### RECORDS FOR THIS TASK
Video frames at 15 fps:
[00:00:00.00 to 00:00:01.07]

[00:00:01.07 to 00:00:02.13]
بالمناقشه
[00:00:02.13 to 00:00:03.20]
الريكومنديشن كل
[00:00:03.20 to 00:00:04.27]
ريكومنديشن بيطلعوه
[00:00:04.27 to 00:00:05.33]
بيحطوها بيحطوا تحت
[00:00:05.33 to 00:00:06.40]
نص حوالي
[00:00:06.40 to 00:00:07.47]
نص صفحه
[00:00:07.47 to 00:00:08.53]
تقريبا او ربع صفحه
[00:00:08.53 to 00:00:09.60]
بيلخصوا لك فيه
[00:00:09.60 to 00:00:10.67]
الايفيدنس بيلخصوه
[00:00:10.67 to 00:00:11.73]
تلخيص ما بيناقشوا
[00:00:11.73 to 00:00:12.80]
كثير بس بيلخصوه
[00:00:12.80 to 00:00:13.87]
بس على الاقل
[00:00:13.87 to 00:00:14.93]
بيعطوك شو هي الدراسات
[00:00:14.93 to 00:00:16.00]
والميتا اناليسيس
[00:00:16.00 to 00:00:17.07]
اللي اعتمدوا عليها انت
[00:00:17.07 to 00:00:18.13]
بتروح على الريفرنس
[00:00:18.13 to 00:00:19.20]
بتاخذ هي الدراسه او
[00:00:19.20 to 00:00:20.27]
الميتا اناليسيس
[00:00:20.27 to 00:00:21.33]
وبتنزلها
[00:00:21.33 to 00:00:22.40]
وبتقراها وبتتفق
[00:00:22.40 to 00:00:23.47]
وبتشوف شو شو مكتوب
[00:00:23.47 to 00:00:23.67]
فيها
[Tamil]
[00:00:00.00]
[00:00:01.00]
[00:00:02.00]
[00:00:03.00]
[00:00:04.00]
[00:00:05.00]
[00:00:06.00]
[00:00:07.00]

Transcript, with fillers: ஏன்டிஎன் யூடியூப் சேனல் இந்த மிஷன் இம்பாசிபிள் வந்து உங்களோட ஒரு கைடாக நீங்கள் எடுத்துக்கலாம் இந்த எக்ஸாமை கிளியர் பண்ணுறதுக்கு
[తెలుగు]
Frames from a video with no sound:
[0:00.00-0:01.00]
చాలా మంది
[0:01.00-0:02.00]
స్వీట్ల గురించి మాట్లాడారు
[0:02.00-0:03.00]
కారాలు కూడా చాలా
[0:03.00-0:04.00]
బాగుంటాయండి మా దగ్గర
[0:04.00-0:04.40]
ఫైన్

### REQUIRED ACTION
Only the lines above from the line with "[00:00:17.07 to 00:00:18.13]" to the line with "[00:00:07.00]", those two lines included, should be reproduced exactly.

### RESULT BELOW
[00:00:17.07 to 00:00:18.13]
بتروح على الريفرنس
[00:00:18.13 to 00:00:19.20]
بتاخذ هي الدراسه او
[00:00:19.20 to 00:00:20.27]
الميتا اناليسيس
[00:00:20.27 to 00:00:21.33]
وبتنزلها
[00:00:21.33 to 00:00:22.40]
وبتقراها وبتتفق
[00:00:22.40 to 00:00:23.47]
وبتشوف شو شو مكتوب
[00:00:23.47 to 00:00:23.67]
فيها
[Tamil]
[00:00:00.00]
[00:00:01.00]
[00:00:02.00]
[00:00:03.00]
[00:00:04.00]
[00:00:05.00]
[00:00:06.00]
[00:00:07.00]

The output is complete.